◆ What you need to do: The pictures are to be left out when the listing below is reproduced word for word.

◆ Source data:
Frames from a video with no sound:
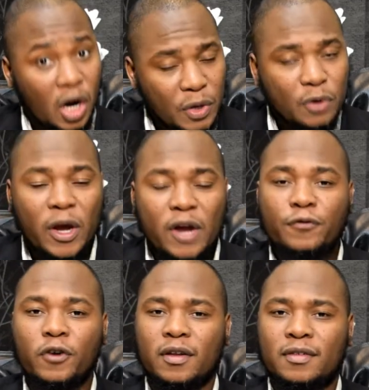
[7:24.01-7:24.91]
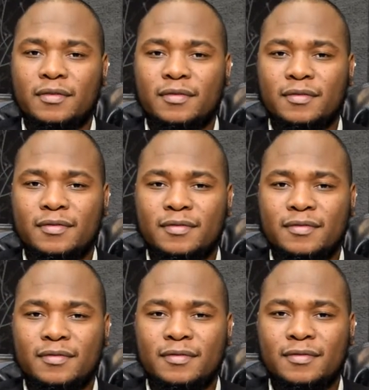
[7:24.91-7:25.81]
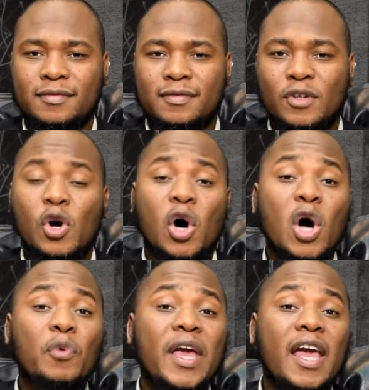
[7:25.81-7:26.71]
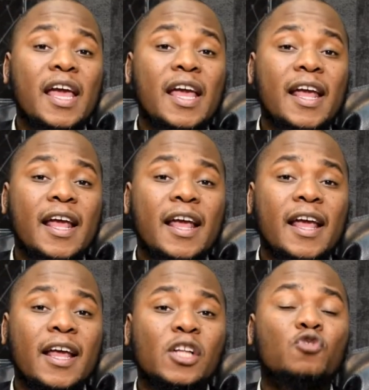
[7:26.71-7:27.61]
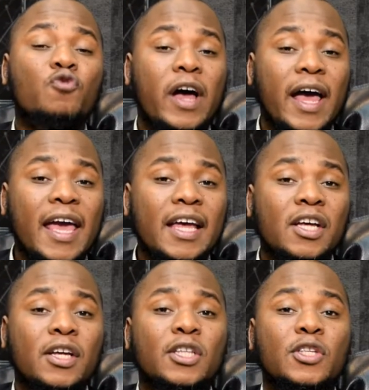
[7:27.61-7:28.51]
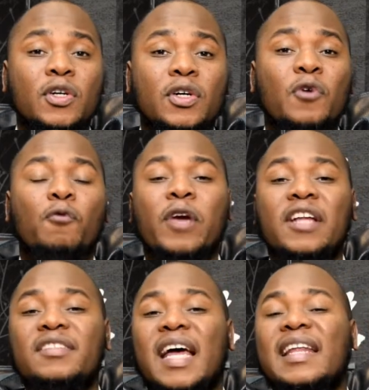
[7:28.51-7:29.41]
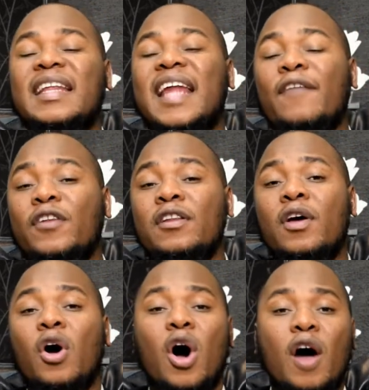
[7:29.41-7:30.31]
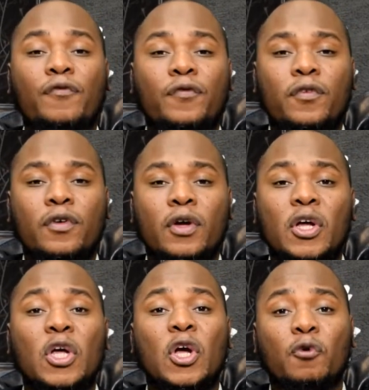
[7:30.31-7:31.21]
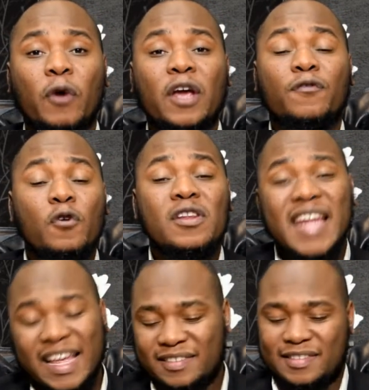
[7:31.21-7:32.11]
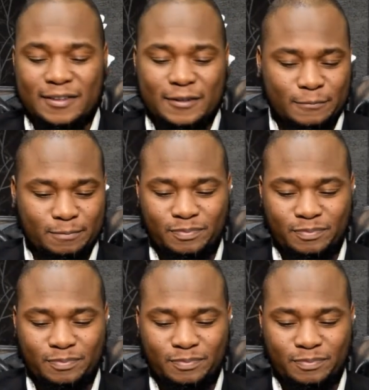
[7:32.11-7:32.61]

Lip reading: Are we grateful? Are we trying to reach that level of gratefulness?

◆ Response to the task:
Frames from a video with no sound:
[7:24.01-7:24.91]
[7:24.91-7:25.81]
[7:25.81-7:26.71]
[7:26.71-7:27.61]
[7:27.61-7:28.51]
[7:28.51-7:29.41]
[7:29.41-7:30.31]
[7:30.31-7:31.21]
[7:31.21-7:32.11]
[7:32.11-7:32.61]

Lip reading: Are we grateful? Are we trying to reach that level of gratefulness?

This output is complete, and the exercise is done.